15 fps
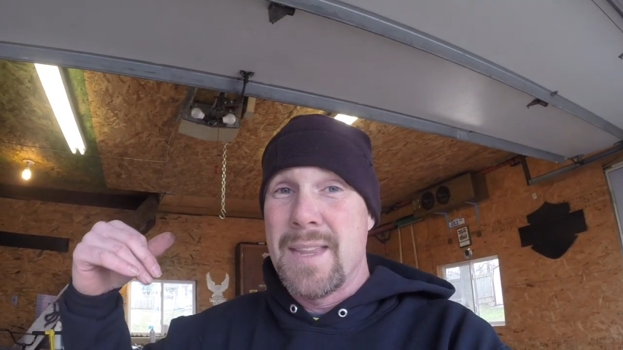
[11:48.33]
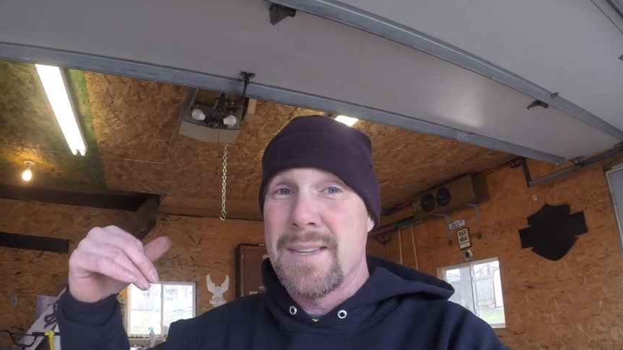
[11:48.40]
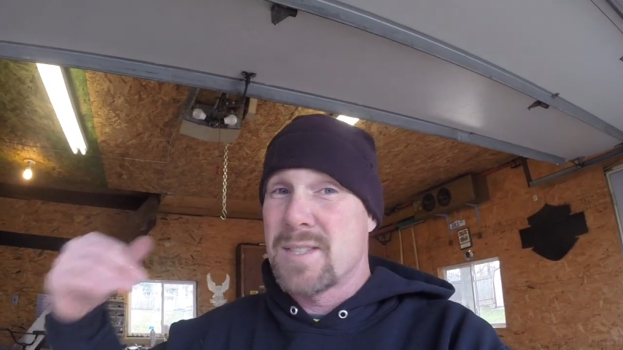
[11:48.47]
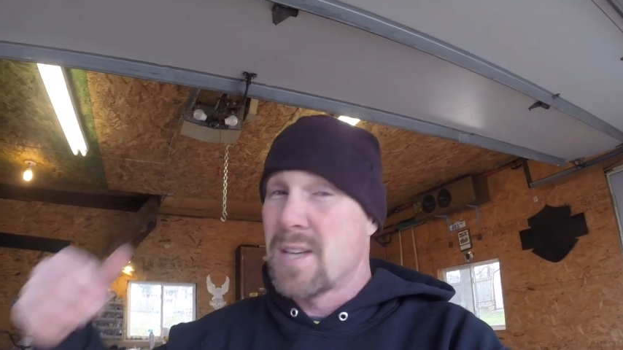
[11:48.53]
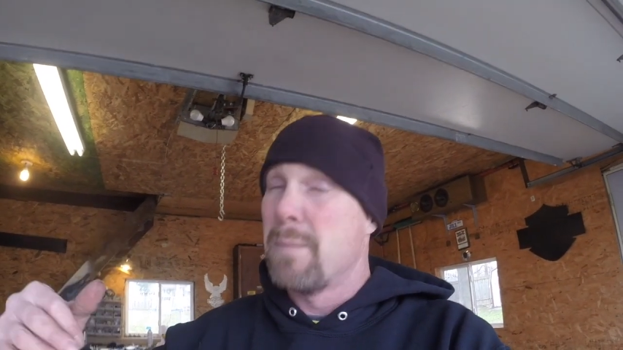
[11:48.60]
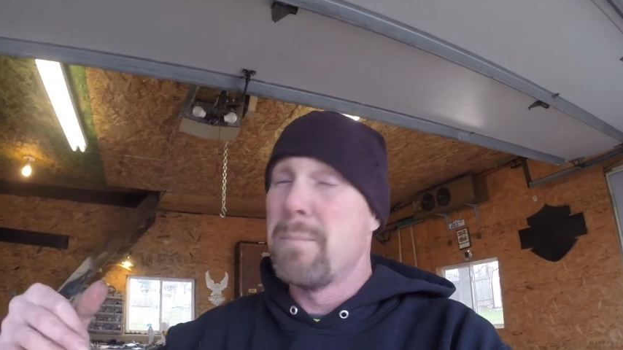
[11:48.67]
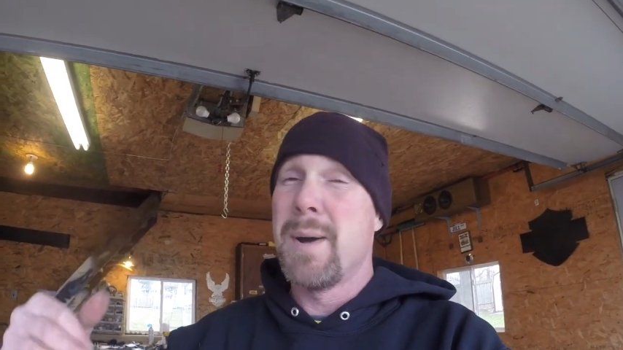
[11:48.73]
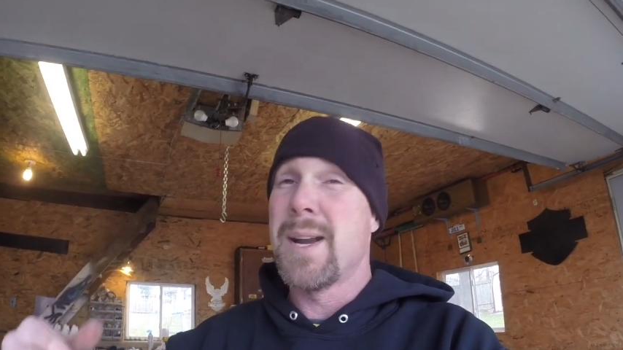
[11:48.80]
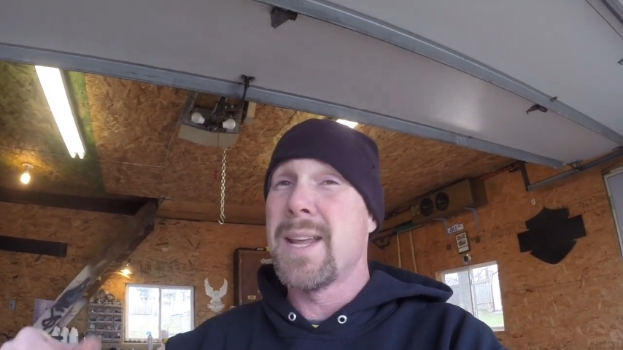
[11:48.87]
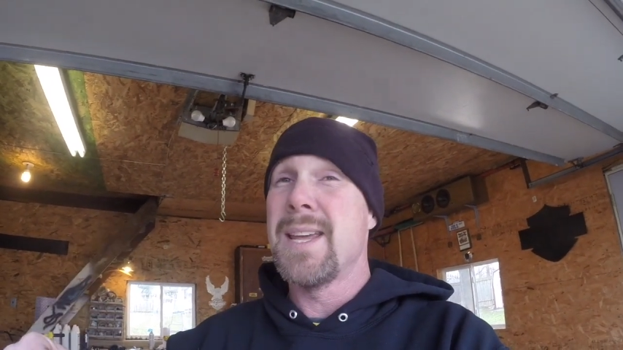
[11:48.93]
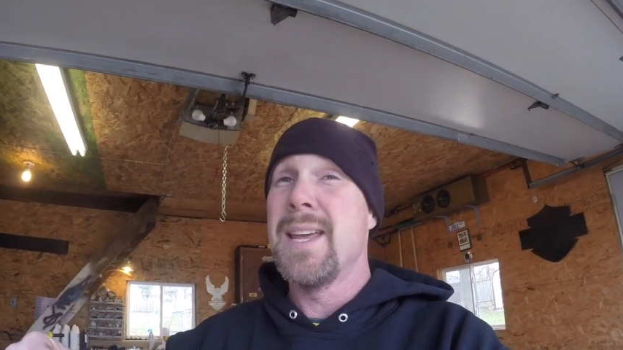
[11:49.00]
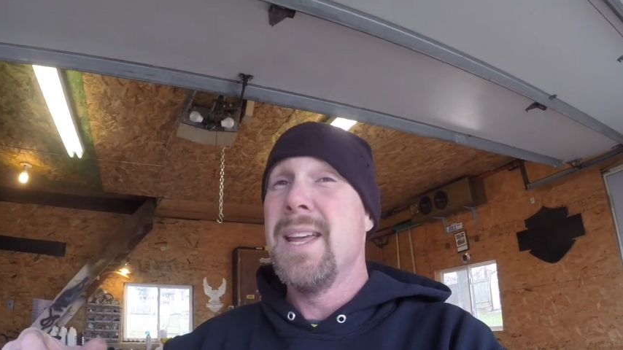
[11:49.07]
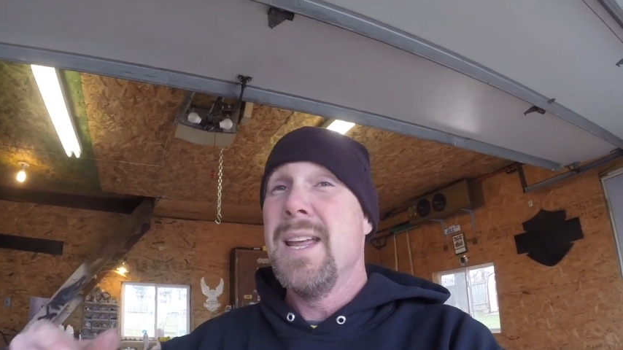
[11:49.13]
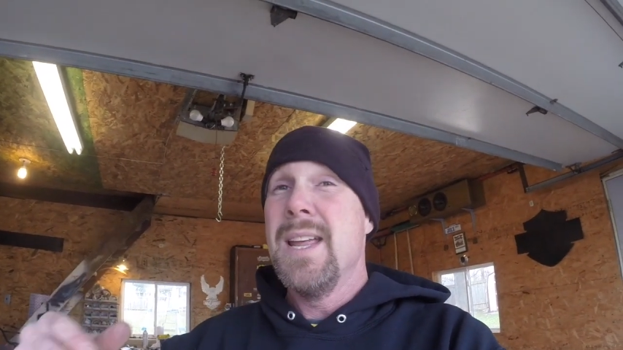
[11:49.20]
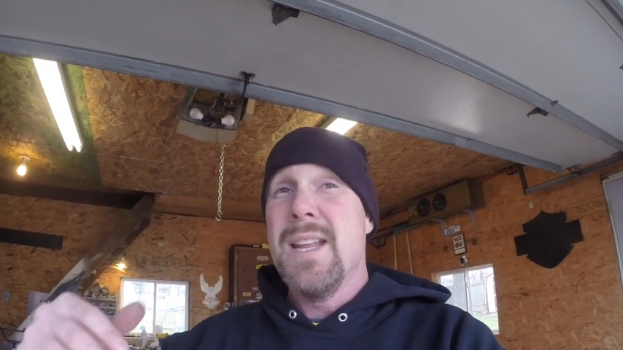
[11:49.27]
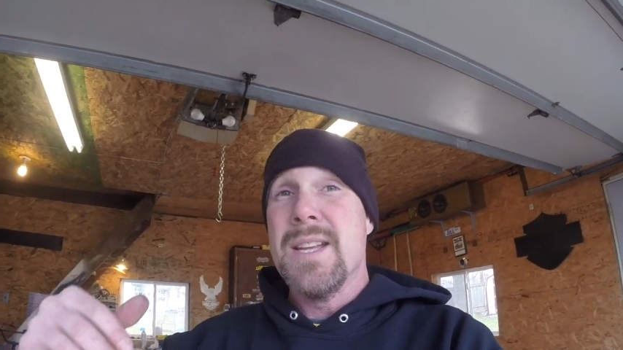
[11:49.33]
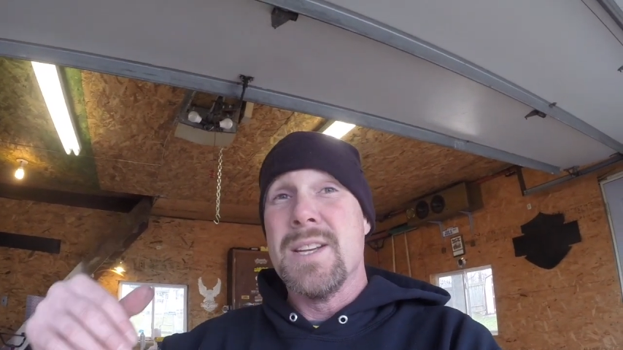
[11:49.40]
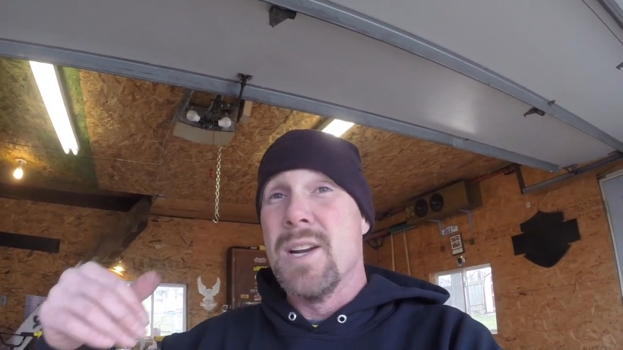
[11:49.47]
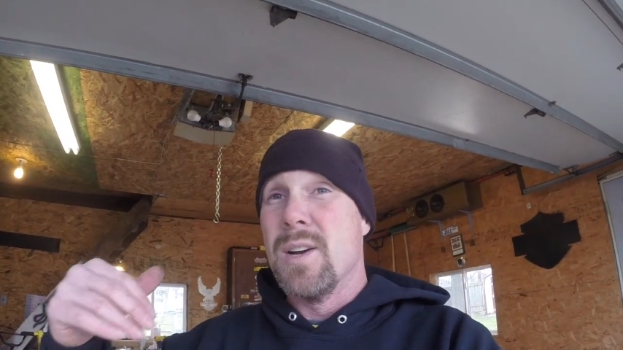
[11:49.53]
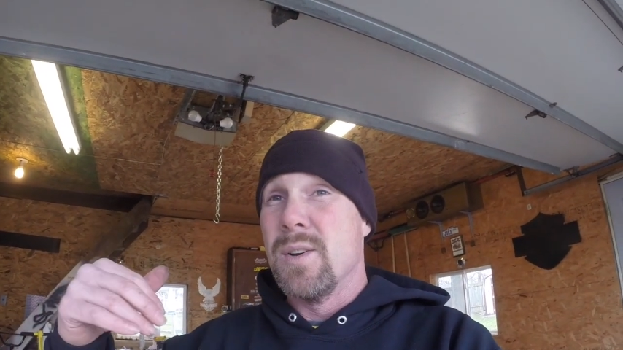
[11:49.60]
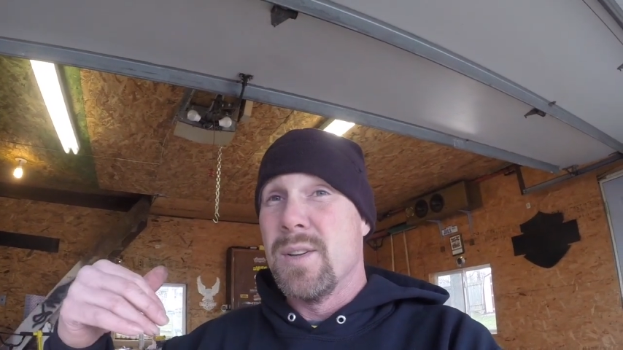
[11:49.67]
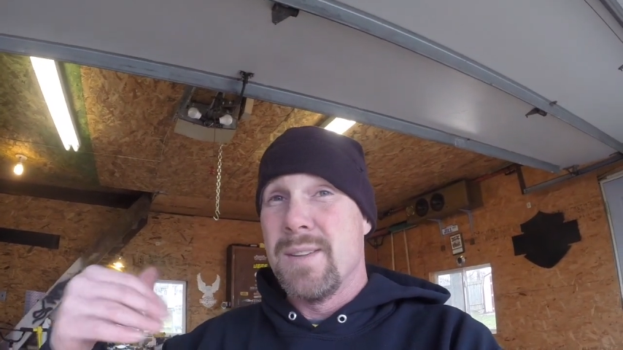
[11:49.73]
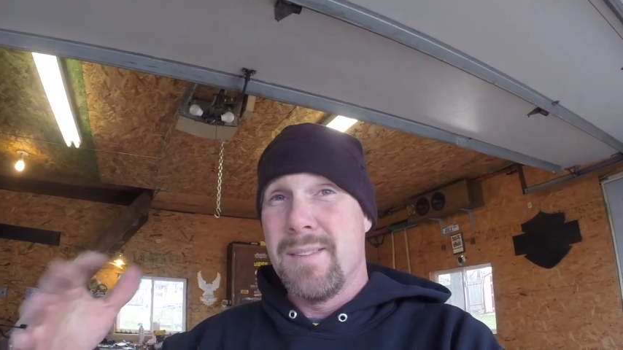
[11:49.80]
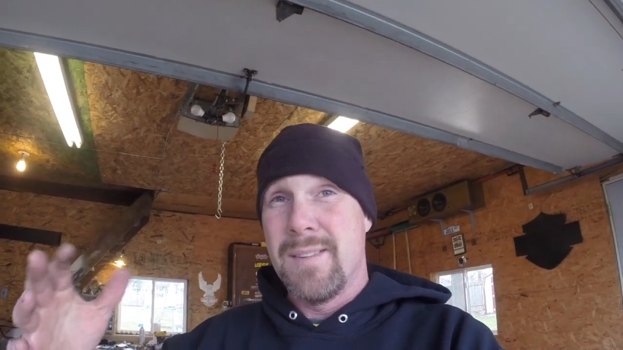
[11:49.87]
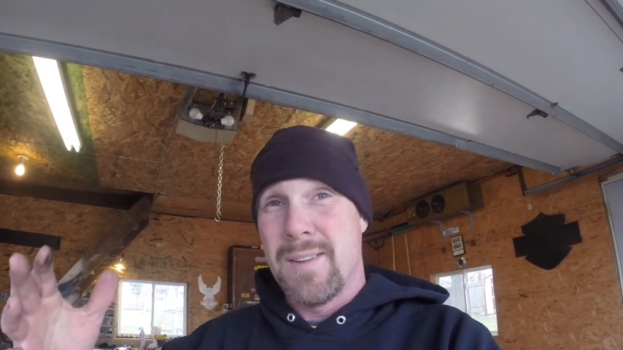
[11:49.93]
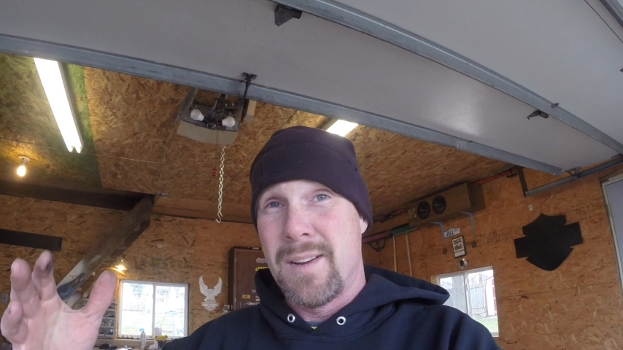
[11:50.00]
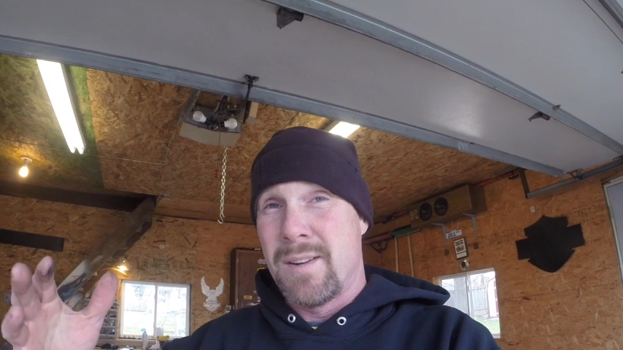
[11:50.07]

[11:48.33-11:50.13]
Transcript: somebody. You know,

• • • • •

Send back every record exactly as it stands, except the pictures.

15 fps
[11:48.33]
[11:48.40]
[11:48.47]
[11:48.53]
[11:48.60]
[11:48.67]
[11:48.73]
[11:48.80]
[11:48.87]
[11:48.93]
[11:49.00]
[11:49.07]
[11:49.13]
[11:49.20]
[11:49.27]
[11:49.33]
[11:49.40]
[11:49.47]
[11:49.53]
[11:49.60]
[11:49.67]
[11:49.73]
[11:49.80]
[11:49.87]
[11:49.93]
[11:50.00]
[11:50.07]

[11:48.33-11:50.13]
Transcript: somebody. You know,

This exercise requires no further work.